Posted on 03/15/2008 at 9:03:31 PM

The story about the "An convenient truth" was the most interested movie about science. It talk about the global warming that happen in whole world. this video is scared to me because of what happen to world....but had some positive pointers to actual everyday things we can all do to preseve this planet for the generations unborn....

Posted on 02/10/2008 at 5:02:24 AM

panalo ang lola mong balerina

Posted on 12/03/2007 at 6:12:00 AM

this movie is very educational....mostly to us students! it makes us realize how important the nature is and we should not take advantage of the nature's benefit that they are giving us.....we should face the truth that we are now threaten by the bad effects of what we are doing in our atmosphere which is destroying our ozone layer by burning fossil fuels...

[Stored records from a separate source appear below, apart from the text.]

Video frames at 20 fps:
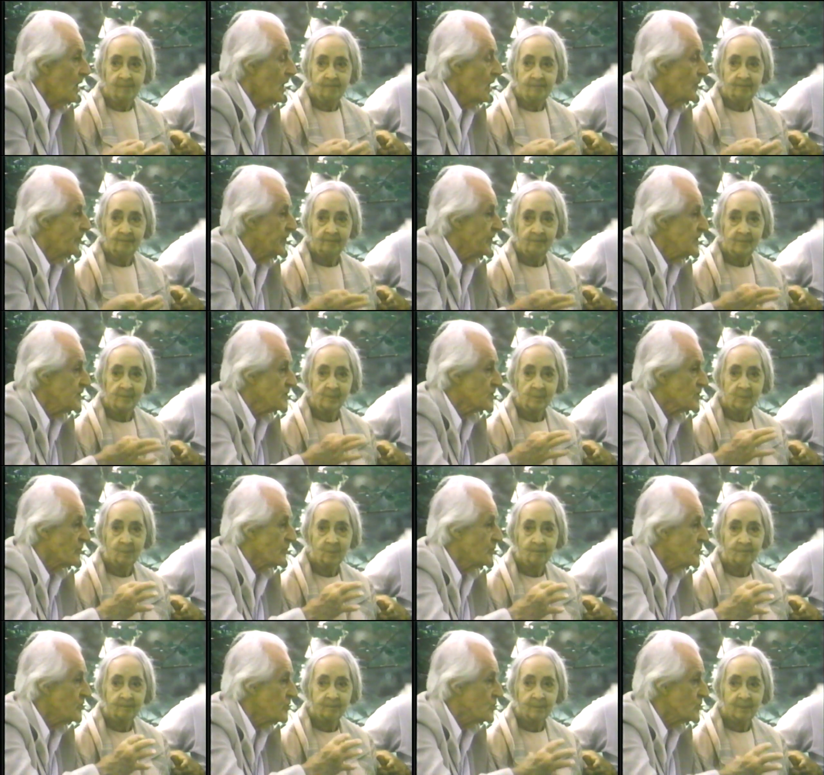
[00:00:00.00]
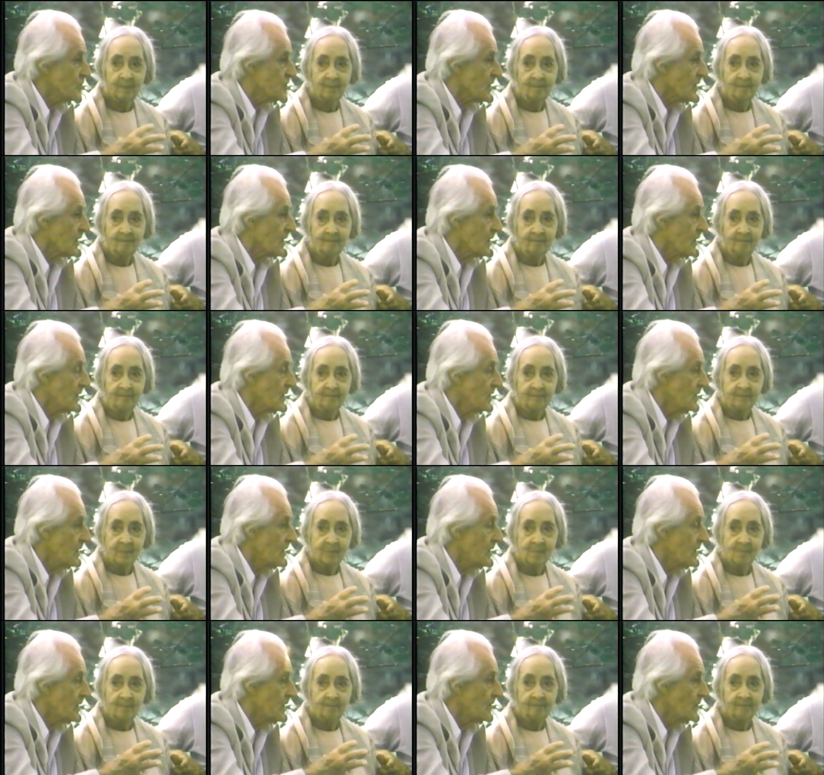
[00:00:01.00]
Speaker 1: a piece of music
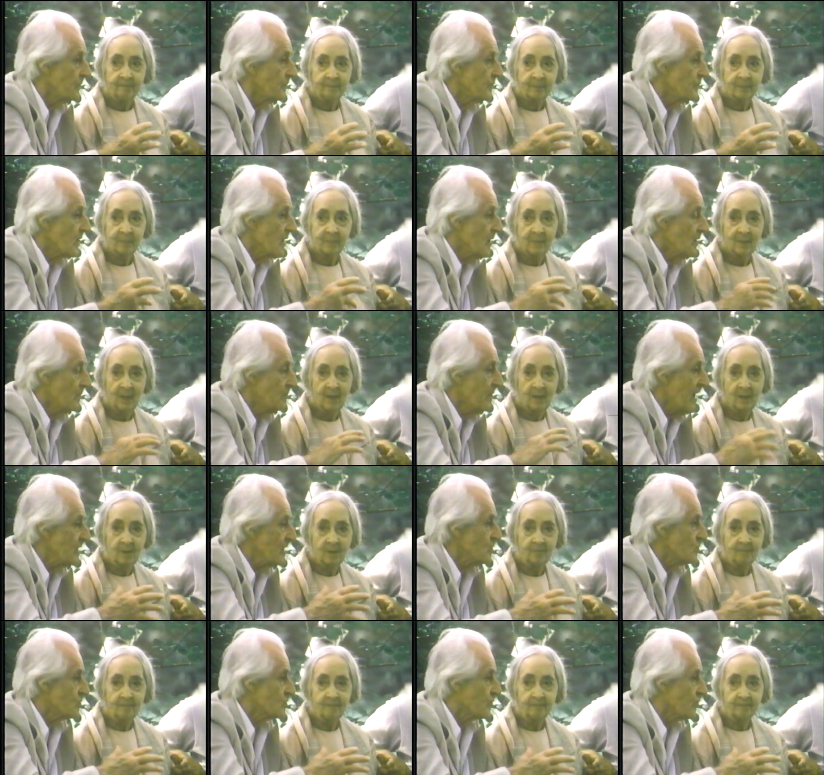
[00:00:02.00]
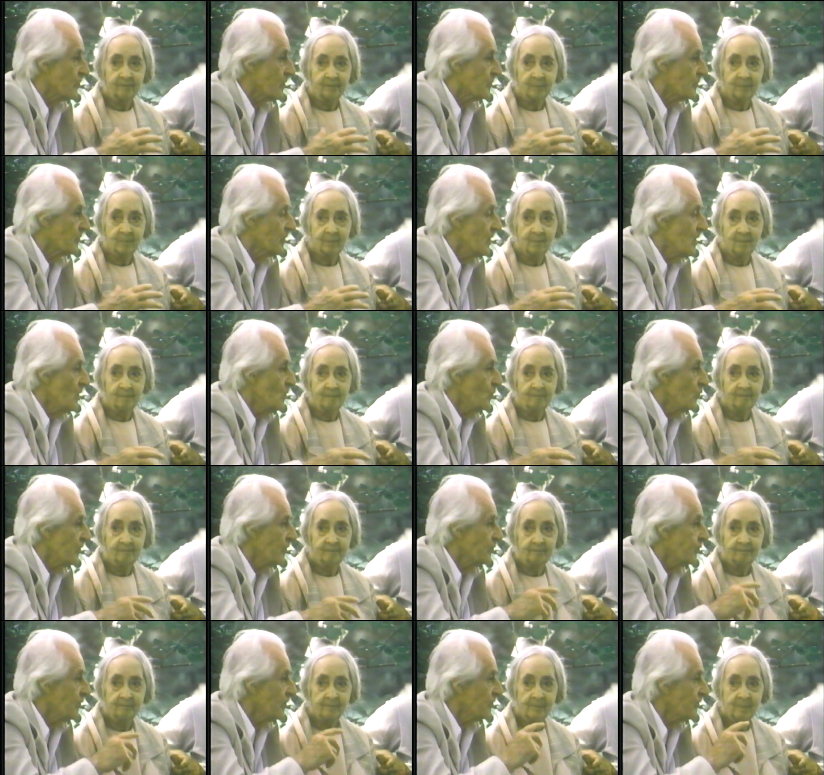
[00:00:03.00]
uh, manuscript
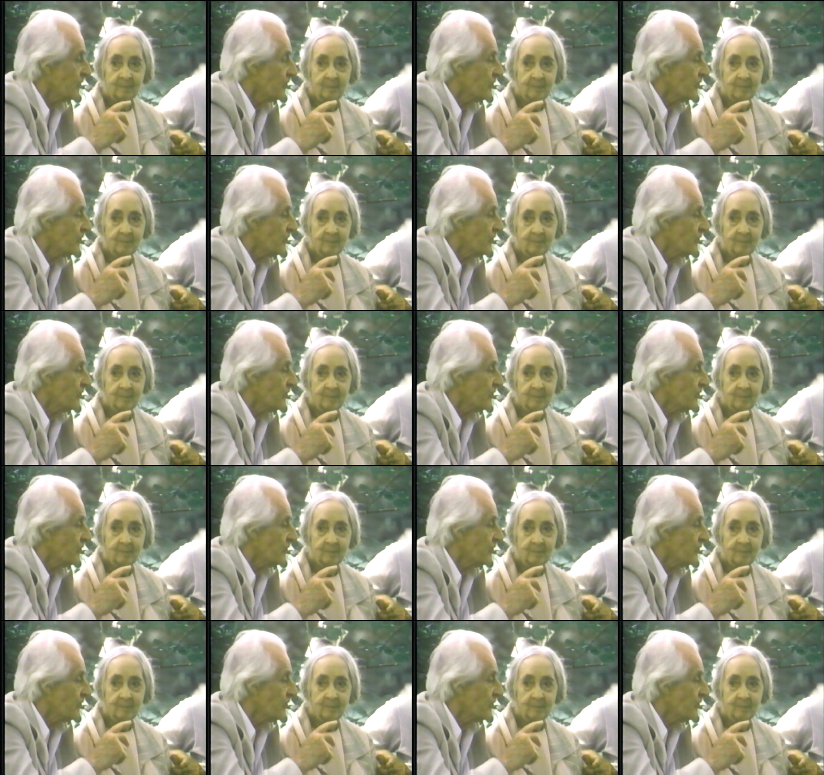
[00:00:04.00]
which was theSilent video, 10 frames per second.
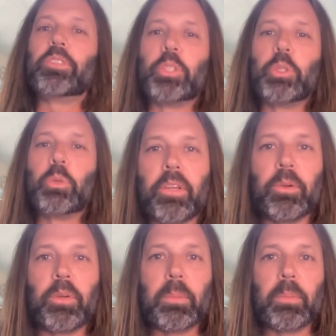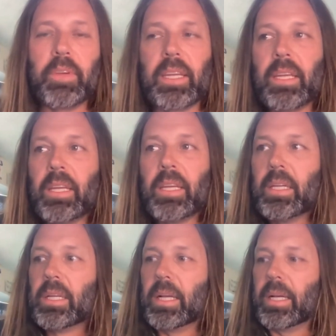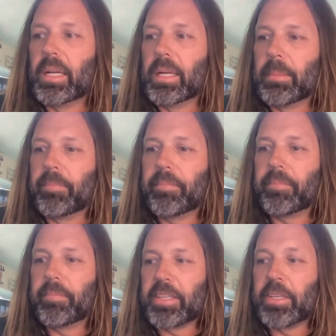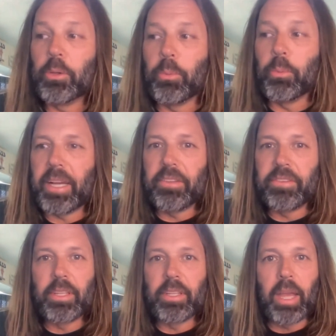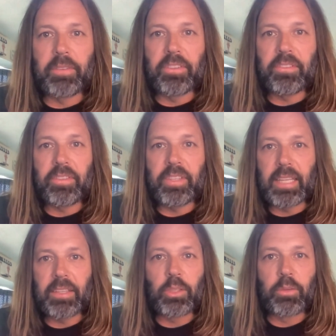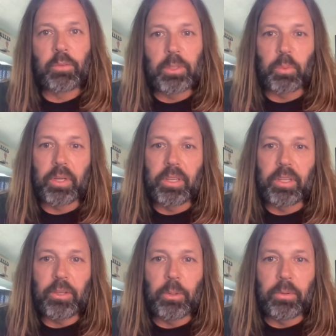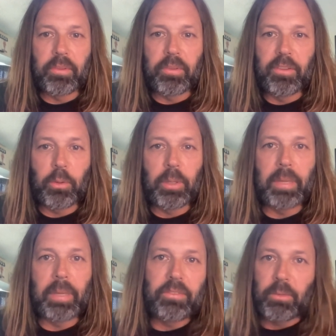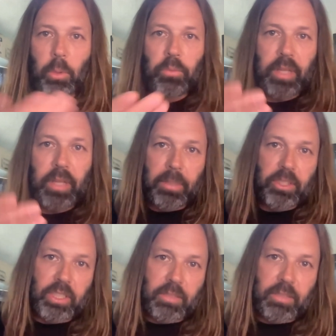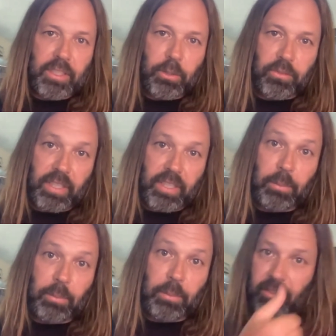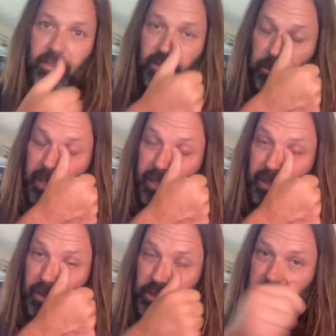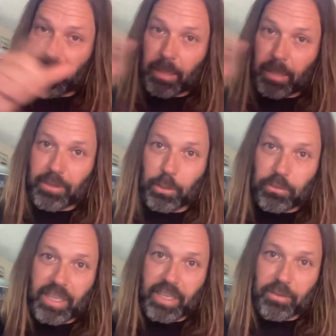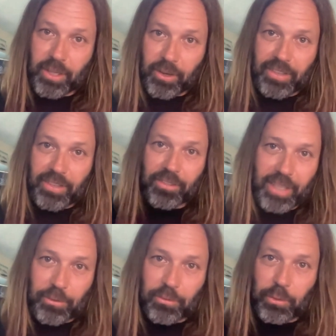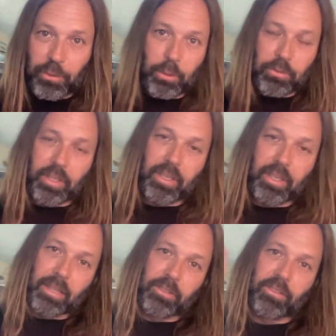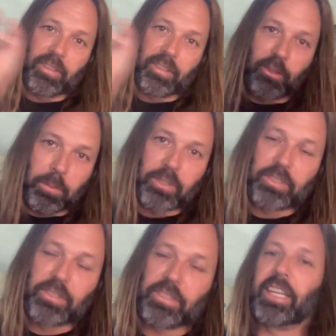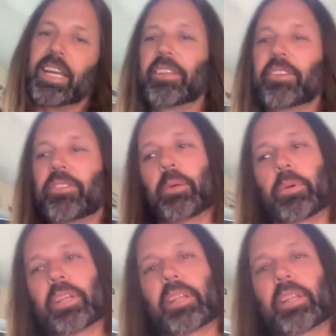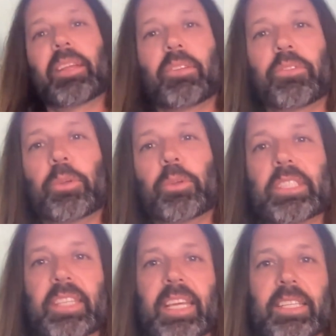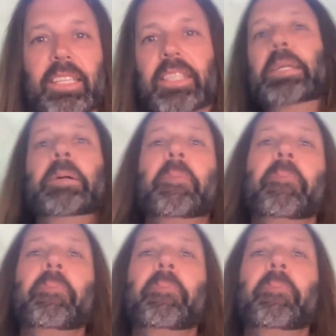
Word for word: what would you want to do in a movie?" um, like kill wise that you haven't seen yet that you've always wanted to do. And so he basically wrote down a bunch of different kills that he would like to do. And then we just kind of picked those out and said, all right, this is how so and so is going to die. This is how this person's going to die. This is how we're going to like do these things.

Posted on 12/03/2007 at 3:12:00 AM

Al Gore was one of the men who decided to bomb the Balkans with bombs made of nuclear remaining. Those bombs polluted the lands, the water, the underground water for the next decades for all Balkans. It is an awful lie from Al Gore that is interested for the good of the environment.

Posted on 06/14/2007 at 9:06:00 AM

se cancela

Posted on 05/14/2007 at 7:05:00 AM

Inconvenient Truth was like sitting in an interesting college lecture. It was nothing really new, to people who pay attention to science, but videos of the shrinking ice caps were very obvious and effective. Facts were presented in clear visuals, and easy to follow charts. I thought it was very good and very important for people to see. I did not think it would make people defensive, but had some positive pointers to actual everyday things we can all do to preserve this planet for the generations unborn.